From the records below, print exactly the lines starting at the one containing "(2571.45 s)" and ending at the one containing "[00:00:02.13 to 00:00:03.20]", ends included, and nothing else.

====== Task inputs ======

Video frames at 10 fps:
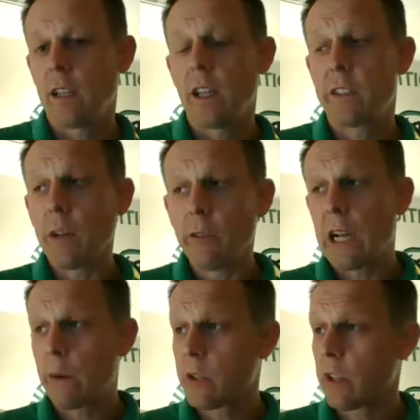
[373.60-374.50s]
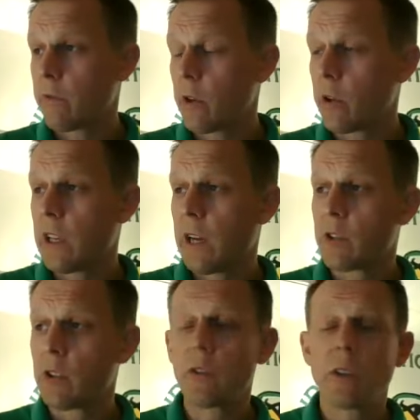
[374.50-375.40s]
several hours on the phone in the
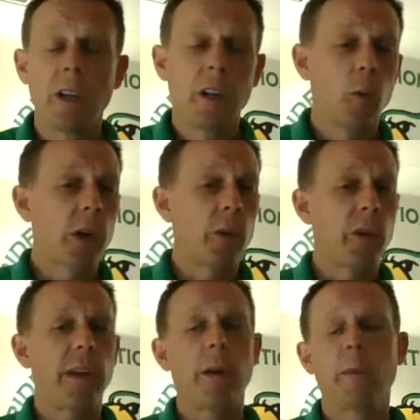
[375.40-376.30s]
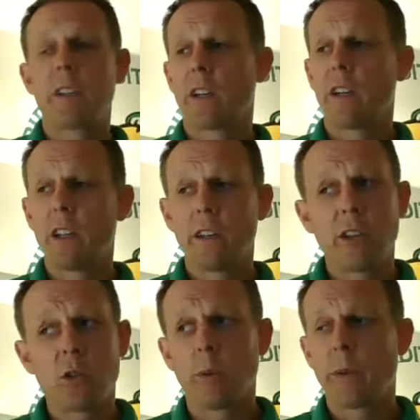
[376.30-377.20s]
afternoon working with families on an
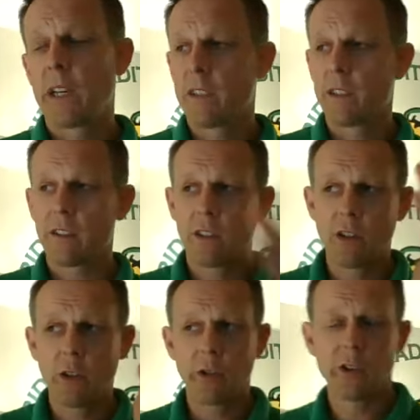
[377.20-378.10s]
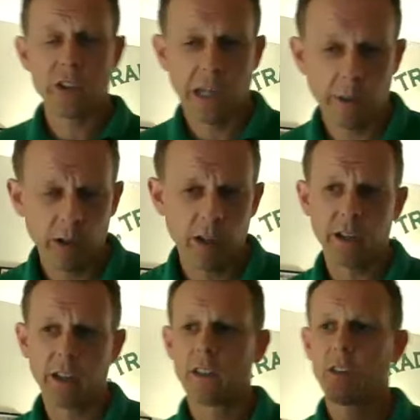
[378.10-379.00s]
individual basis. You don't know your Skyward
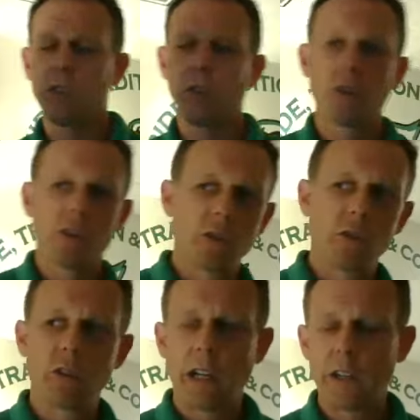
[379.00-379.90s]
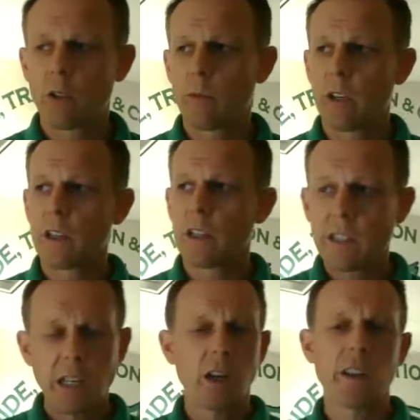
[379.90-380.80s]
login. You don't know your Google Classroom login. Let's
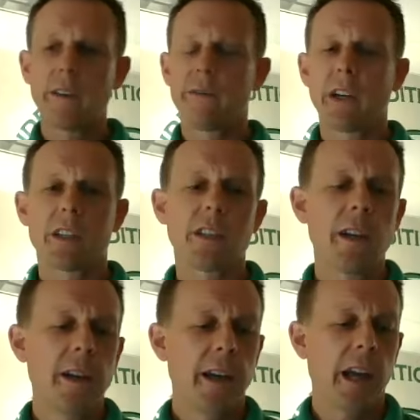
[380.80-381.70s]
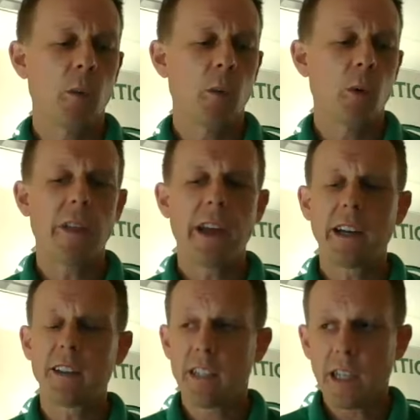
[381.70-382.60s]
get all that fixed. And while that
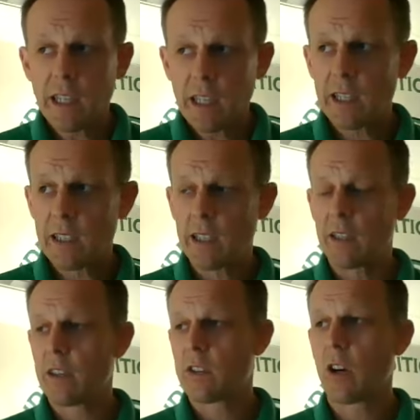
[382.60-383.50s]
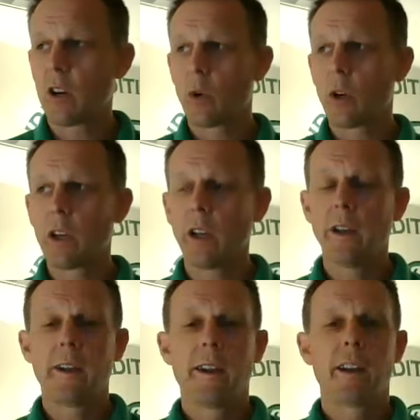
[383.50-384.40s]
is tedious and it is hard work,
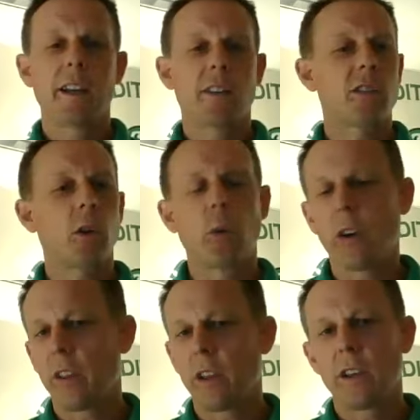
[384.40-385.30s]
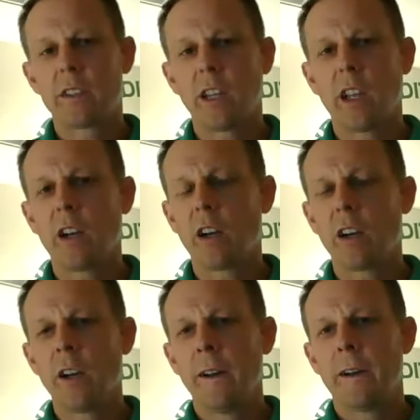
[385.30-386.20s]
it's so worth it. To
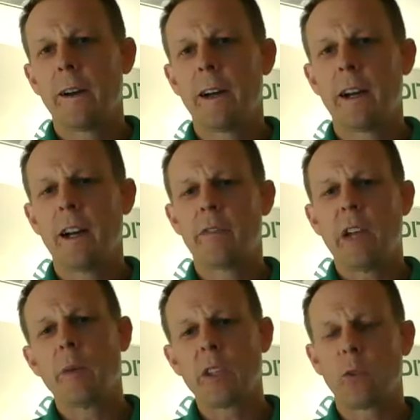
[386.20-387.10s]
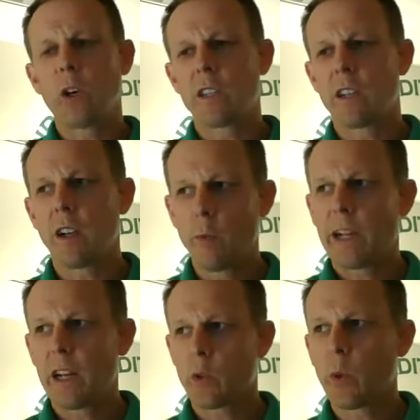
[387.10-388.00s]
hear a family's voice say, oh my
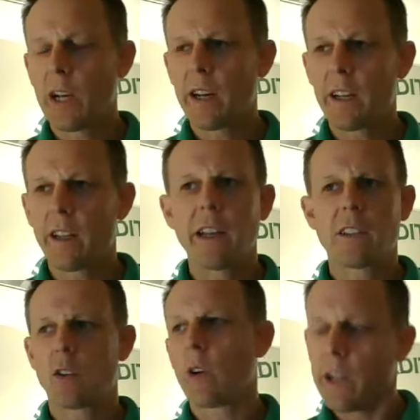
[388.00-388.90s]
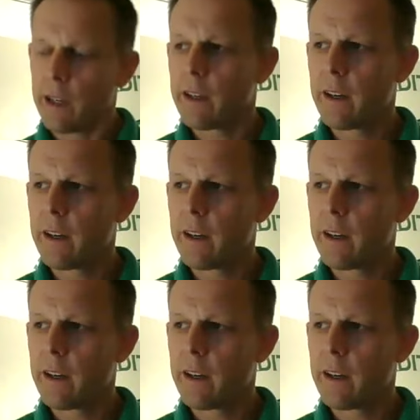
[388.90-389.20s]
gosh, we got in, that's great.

======
====== Task inputs ======

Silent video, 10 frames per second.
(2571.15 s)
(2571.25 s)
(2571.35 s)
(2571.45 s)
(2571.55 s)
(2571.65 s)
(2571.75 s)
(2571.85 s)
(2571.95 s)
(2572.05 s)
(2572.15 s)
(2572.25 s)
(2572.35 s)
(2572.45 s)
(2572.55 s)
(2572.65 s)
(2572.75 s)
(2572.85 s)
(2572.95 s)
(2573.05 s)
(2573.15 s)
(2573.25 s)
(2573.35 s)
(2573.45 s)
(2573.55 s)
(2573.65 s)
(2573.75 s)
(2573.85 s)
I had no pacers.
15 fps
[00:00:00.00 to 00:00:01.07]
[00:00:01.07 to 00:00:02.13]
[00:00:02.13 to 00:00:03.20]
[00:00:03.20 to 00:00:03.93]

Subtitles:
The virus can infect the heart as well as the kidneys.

======

> **Response area**:
(2571.45 s)
(2571.55 s)
(2571.65 s)
(2571.75 s)
(2571.85 s)
(2571.95 s)
(2572.05 s)
(2572.15 s)
(2572.25 s)
(2572.35 s)
(2572.45 s)
(2572.55 s)
(2572.65 s)
(2572.75 s)
(2572.85 s)
(2572.95 s)
(2573.05 s)
(2573.15 s)
(2573.25 s)
(2573.35 s)
(2573.45 s)
(2573.55 s)
(2573.65 s)
(2573.75 s)
(2573.85 s)
I had no pacers.
15 fps
[00:00:00.00 to 00:00:01.07]
[00:00:01.07 to 00:00:02.13]
[00:00:02.13 to 00:00:03.20]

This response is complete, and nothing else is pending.